Just before former President Bill Clinton left the stage in Charlotte, he made sure to add voting rights protection to his list of reasons to reelect President Obama.

“If you want every American to vote and you think it's wrong to change voting procedures just to reduce the turnout of younger, poorer, minority and disabled voters, you should support Barack Obama,” Clinton said as he wrapped up his speech.

It's not just Clinton. In the final hours of the Democratic convention, the Obama campaign is making voting rights enforcement a key part of the closing pitch to activists before they scatter from Charlotte.

Rep. John Lewis of Georgia, who was repeatedly jailed during voting rights protests in the 1960s south, told a crowd of assembled delegates and volunteers that he sees troubling echoes in the raft of new voter laws passed before the 2012 election.

“The right to vote is precious,” Lewis told the crowd. “I believe in my gut that there are forces on the other side in systematic deliberate way, going to steal this election before it ever takes place. And we must not let that happen on our watch.”

The Democrats’ emphasis is changing, though, as the campaign moves into the fall. Legal challenges to new, tighter voting requirements continue to move through the courts, but party leaders are focusing on the need to work around the new legal landscape.

"We can't change most of these laws now. We're beyond that,” House Minority Whip Steny Hoyer told a morning gathering on voting access at the DNC on Thursday morning. “We want to make sure everybody knows what they need to do in order to vote. At least that.”  

DNC general counsel Bob Bauer described the Democrats’ monitoring in battleground states like Pennsylvania, Ohio, and Florida as “very, very successful.”  He said teams of local volunteers have been directly engaging with local election officials to respond to what he called “shenanigans” like efforts to change early voting calendars and purge voter lists.

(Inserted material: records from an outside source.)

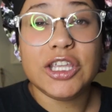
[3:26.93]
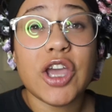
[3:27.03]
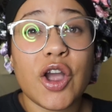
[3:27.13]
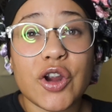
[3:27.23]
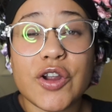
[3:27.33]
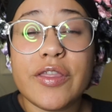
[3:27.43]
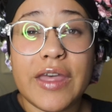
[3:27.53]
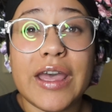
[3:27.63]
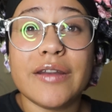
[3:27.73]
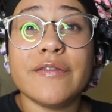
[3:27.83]
younger
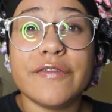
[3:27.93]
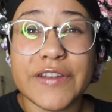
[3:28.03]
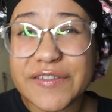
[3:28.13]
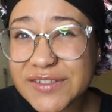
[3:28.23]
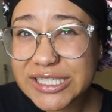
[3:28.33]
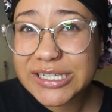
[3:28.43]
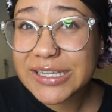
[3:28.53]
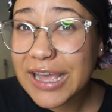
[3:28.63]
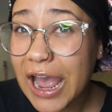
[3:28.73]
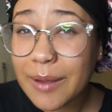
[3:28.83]
than
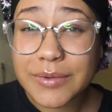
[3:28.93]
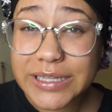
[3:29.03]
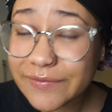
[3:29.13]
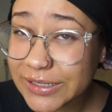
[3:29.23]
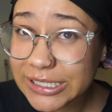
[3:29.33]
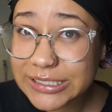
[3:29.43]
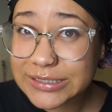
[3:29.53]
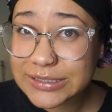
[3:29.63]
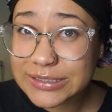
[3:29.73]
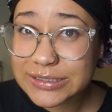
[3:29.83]
50, I believe it
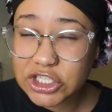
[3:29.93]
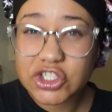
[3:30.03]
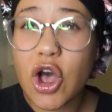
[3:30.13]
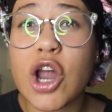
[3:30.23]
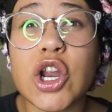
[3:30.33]
is, just on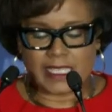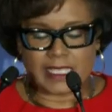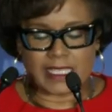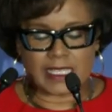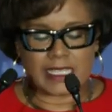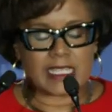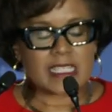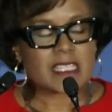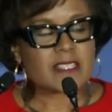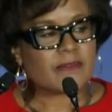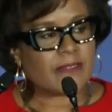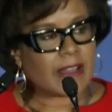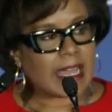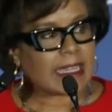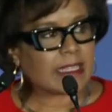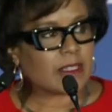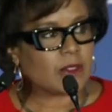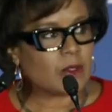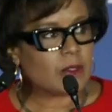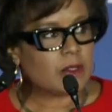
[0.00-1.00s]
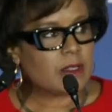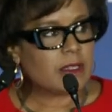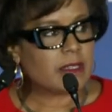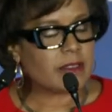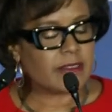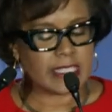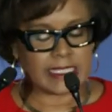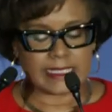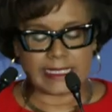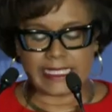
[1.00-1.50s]
it is vital
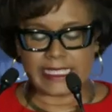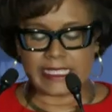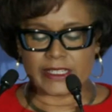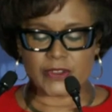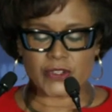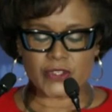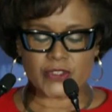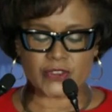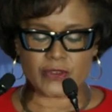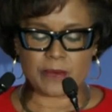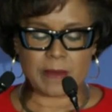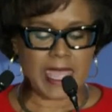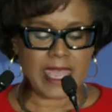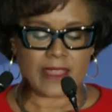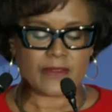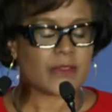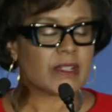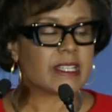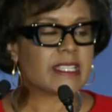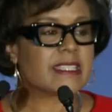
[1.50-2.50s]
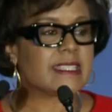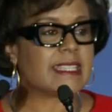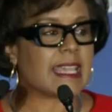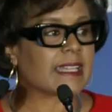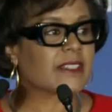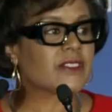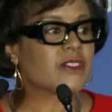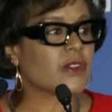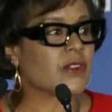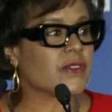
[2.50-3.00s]
that leaders from every
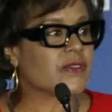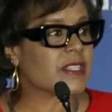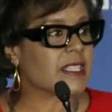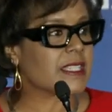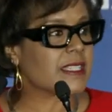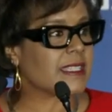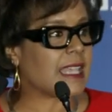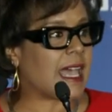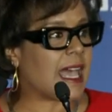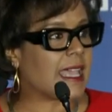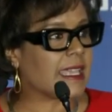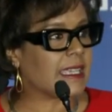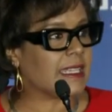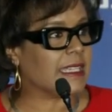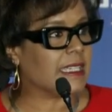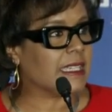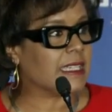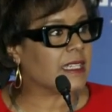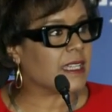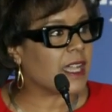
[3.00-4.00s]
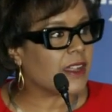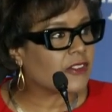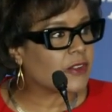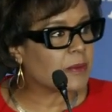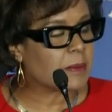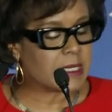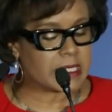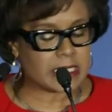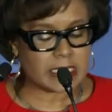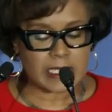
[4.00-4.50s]
sector of society,
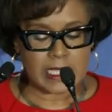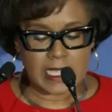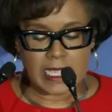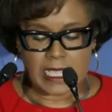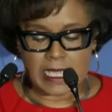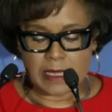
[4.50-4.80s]
government,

“We’re not going to litigate our way through to Election Day. We have a hard deadline here in the near term,” Bauer said. “We shouldn’t have to do this, but we do and we’re going to expend the resources and we’re going to get it done.”

The campaign is aggressively recruiting poll workers, Election Day observers, and attorneys to help at the local level. A campaign worker from Florida moved through the Charlotte crowd to collect names of new attorney volunteers, and an organizer from Pennsylvania stood up during the morning session to make a direct pitch. “We need you. We need your friends!” he said. “If you’re from New York, we need you in Philly. If you’re in California, we need you in Nevada!”  

The campaign also has a website, gottavote.org, to help voters navigate different voting laws depending on their state.

Court decisions this summer have been mixed on a number of new voting laws. In Ohio, a federal judge struck down a law that would have ended early voting during the weekend before the election and is now calling the Secretary of State to appear in court to make sure he complies. In Texas, a federal district court struck down the state’s new photo ID requirement last week, finding that it would hurt minority turnout and created “strict, unforgiving burdens on the poor.”

But in Florida, a federal judge upheld a shortened early voting period this week, and a Pennsylvania court upheld that state’s new photo ID requirement last month.

While the focus is turning to pragmatic compliance, Obama supporters aren’t ending their protests of the tighter voting laws entirely. NAACP president Ben Jealous urged Obama supporters in Charlotte to travel to Philadelphia next week, when the Pennsylvania Supreme Court will consider an appeal of the photo ID ruling.

Republicans are also continuing to organize in Pennsylvania. State party chairman Rob Gleason told NBC News about the party’s efforts to place more Republicans on local election boards, because “they’ll make sure everybody shows a photo ID.”